#### Your task:
Return only the stretch of the material below that begins with the line containing "[00:11:41.24]" and ends with the line containing "[00:11:42.80]", exactly; both of those lines belong to it.

#### Material provided:
[Start of section]
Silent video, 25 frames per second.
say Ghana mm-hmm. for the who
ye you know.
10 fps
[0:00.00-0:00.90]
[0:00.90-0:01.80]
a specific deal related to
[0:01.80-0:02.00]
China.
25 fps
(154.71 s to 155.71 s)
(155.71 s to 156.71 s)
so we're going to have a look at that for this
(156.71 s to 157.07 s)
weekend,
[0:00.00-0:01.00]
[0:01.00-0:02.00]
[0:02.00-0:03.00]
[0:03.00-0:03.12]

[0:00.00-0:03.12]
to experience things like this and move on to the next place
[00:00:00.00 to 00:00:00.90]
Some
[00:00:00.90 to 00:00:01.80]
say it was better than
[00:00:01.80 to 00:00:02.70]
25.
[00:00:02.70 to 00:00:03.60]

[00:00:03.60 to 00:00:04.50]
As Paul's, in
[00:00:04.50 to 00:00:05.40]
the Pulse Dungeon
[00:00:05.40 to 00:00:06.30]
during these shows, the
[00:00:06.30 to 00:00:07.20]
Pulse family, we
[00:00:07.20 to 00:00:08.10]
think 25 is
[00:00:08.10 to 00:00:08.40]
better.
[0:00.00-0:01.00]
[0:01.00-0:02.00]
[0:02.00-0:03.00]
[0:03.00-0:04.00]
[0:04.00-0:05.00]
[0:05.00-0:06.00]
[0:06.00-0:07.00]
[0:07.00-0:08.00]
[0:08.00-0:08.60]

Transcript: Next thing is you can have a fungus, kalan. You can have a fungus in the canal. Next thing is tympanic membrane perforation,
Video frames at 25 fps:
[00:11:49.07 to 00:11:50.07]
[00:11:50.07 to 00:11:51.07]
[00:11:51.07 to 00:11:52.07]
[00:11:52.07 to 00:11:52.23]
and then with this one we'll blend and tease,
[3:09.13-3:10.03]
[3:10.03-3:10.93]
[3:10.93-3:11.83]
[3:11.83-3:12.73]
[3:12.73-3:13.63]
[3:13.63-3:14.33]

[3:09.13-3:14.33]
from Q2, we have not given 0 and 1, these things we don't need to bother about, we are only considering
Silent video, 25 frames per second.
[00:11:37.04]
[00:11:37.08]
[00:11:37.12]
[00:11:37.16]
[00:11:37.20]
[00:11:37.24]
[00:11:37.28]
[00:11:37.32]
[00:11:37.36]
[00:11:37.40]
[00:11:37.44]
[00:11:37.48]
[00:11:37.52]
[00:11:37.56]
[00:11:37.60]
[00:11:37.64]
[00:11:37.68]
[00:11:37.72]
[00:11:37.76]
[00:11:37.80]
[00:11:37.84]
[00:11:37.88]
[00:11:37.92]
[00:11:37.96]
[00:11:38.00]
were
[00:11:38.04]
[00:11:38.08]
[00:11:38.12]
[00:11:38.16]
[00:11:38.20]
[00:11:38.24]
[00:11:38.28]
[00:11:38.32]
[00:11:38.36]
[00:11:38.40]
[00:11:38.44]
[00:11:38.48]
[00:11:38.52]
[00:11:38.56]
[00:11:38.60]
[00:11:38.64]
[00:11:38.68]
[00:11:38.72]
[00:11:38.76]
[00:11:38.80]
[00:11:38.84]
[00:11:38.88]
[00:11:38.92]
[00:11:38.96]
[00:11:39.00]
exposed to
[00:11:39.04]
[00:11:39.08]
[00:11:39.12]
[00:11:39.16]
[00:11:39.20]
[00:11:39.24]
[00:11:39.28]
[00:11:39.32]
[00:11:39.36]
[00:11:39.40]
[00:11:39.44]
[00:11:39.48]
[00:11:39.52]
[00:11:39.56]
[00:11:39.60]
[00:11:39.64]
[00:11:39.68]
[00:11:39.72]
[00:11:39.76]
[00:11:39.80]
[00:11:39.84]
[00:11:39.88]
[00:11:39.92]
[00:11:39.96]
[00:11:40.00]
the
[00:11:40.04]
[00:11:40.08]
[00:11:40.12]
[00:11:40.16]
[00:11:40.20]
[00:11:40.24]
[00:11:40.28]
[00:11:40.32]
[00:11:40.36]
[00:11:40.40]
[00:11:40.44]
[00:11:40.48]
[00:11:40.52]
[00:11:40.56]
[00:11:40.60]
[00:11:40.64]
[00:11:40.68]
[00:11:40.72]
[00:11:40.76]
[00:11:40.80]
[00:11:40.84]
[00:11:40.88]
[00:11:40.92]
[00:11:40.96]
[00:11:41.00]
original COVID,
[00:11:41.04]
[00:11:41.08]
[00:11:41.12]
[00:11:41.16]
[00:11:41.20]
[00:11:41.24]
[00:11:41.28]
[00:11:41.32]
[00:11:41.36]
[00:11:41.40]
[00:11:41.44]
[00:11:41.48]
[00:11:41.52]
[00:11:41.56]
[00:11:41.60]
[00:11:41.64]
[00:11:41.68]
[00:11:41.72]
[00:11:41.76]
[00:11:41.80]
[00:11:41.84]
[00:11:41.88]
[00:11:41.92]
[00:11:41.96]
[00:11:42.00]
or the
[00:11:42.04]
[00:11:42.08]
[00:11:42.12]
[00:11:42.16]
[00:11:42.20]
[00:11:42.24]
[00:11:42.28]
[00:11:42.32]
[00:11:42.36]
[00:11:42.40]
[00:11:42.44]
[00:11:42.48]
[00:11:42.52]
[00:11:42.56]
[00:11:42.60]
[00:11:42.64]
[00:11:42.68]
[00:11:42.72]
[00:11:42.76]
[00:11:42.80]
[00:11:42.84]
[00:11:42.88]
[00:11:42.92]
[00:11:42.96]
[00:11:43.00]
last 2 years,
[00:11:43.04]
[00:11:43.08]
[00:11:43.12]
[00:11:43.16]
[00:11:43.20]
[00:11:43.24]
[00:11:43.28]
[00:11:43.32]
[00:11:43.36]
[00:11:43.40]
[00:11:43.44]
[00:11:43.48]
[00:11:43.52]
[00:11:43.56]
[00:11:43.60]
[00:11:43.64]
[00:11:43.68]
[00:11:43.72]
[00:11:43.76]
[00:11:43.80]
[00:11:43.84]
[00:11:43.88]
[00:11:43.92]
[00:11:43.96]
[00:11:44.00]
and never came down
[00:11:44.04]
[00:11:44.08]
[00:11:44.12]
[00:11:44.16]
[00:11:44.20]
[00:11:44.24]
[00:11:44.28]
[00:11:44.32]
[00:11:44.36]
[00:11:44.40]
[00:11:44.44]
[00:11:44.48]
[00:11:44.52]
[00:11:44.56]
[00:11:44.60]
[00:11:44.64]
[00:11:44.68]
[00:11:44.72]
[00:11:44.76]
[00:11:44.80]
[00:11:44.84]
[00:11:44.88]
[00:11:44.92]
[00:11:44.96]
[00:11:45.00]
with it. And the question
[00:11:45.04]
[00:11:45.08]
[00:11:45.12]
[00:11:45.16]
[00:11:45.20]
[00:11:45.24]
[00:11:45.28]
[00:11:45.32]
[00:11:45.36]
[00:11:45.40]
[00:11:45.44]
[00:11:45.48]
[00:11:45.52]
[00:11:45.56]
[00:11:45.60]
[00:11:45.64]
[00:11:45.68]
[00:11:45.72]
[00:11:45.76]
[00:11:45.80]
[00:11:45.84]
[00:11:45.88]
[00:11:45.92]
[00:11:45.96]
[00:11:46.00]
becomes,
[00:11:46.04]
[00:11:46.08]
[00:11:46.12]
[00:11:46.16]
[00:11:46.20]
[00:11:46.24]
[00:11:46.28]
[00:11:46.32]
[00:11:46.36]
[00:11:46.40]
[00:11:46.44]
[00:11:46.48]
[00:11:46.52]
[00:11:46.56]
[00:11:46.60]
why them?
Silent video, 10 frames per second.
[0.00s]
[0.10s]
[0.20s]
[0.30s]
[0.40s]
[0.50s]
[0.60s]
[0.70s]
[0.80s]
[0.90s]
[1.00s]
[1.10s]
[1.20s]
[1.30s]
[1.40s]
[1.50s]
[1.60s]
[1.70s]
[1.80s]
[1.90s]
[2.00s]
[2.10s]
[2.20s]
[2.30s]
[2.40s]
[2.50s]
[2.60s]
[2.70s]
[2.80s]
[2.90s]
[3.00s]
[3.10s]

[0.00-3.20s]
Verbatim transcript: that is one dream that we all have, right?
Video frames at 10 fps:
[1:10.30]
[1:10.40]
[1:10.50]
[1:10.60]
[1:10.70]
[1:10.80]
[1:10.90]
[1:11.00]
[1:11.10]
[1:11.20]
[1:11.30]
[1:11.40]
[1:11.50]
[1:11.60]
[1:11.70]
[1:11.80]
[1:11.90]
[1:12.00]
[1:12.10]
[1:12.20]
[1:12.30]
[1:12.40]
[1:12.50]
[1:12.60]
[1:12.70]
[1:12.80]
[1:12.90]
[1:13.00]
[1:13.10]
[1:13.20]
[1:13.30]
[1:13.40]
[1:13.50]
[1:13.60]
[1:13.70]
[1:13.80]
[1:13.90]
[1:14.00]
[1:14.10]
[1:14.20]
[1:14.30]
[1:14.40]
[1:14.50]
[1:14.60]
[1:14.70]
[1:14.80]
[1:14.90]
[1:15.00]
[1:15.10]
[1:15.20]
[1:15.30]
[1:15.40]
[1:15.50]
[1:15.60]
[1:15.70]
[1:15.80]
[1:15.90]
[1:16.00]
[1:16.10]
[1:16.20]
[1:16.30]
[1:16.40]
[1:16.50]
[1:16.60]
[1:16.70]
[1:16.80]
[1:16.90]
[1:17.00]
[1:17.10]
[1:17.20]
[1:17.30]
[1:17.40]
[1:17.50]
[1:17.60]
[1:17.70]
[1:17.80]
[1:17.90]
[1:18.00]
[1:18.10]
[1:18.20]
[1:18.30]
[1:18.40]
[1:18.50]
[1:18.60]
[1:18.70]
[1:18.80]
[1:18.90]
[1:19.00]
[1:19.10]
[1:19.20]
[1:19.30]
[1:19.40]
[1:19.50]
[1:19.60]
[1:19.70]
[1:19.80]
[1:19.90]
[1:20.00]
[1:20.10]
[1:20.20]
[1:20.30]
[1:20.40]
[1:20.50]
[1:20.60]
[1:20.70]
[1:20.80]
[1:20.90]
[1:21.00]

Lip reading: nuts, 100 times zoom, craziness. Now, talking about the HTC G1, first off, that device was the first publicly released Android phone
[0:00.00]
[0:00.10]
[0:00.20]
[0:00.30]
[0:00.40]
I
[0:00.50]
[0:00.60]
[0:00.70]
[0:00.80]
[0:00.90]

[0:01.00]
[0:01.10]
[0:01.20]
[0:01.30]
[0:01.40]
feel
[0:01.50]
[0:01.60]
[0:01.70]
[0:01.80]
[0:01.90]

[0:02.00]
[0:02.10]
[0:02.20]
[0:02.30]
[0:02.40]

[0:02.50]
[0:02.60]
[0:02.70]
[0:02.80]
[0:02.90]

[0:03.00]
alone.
[End of section]
#### Written response:
[00:11:41.24]
[00:11:41.28]
[00:11:41.32]
[00:11:41.36]
[00:11:41.40]
[00:11:41.44]
[00:11:41.48]
[00:11:41.52]
[00:11:41.56]
[00:11:41.60]
[00:11:41.64]
[00:11:41.68]
[00:11:41.72]
[00:11:41.76]
[00:11:41.80]
[00:11:41.84]
[00:11:41.88]
[00:11:41.92]
[00:11:41.96]
[00:11:42.00]
or the
[00:11:42.04]
[00:11:42.08]
[00:11:42.12]
[00:11:42.16]
[00:11:42.20]
[00:11:42.24]
[00:11:42.28]
[00:11:42.32]
[00:11:42.36]
[00:11:42.40]
[00:11:42.44]
[00:11:42.48]
[00:11:42.52]
[00:11:42.56]
[00:11:42.60]
[00:11:42.64]
[00:11:42.68]
[00:11:42.72]
[00:11:42.76]
[00:11:42.80]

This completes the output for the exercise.